*What you should do:* Retype, without changes, every line from the line that contains "[00:04:25.77 to 00:04:26.77]" through the final line of the records. Exclude pictures.

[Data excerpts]
______________________________

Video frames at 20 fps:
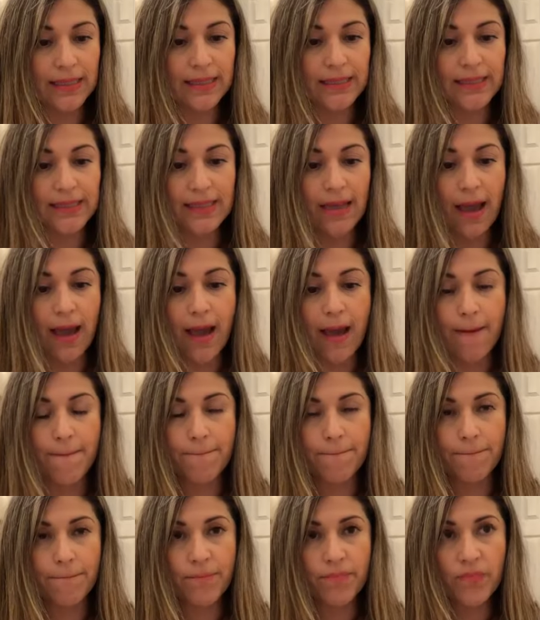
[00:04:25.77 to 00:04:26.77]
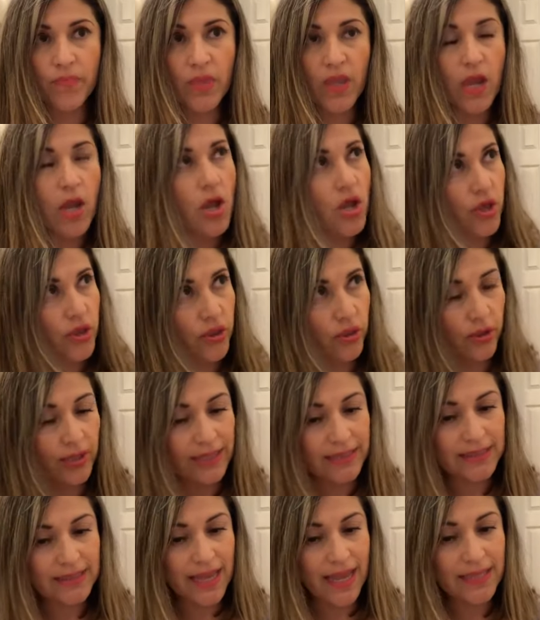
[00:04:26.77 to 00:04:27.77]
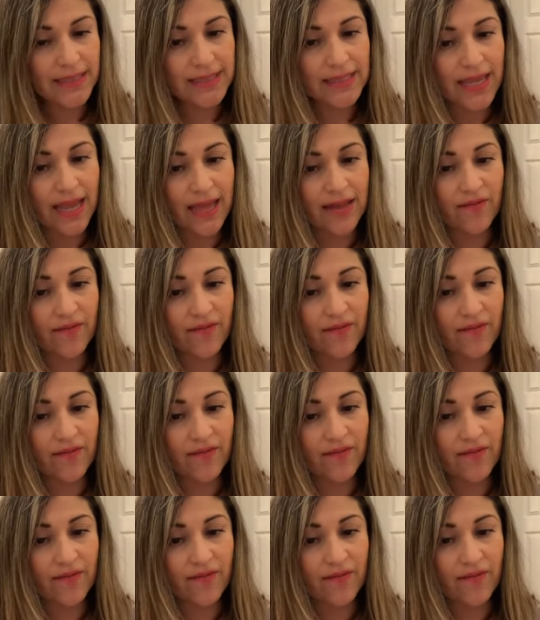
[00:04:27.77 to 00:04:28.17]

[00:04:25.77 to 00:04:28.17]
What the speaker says: it's 30 sets,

______________________________

*Response area:*
[00:04:25.77 to 00:04:26.77]
[00:04:26.77 to 00:04:27.77]
[00:04:27.77 to 00:04:28.17]

[00:04:25.77 to 00:04:28.17]
What the speaker says: it's 30 sets,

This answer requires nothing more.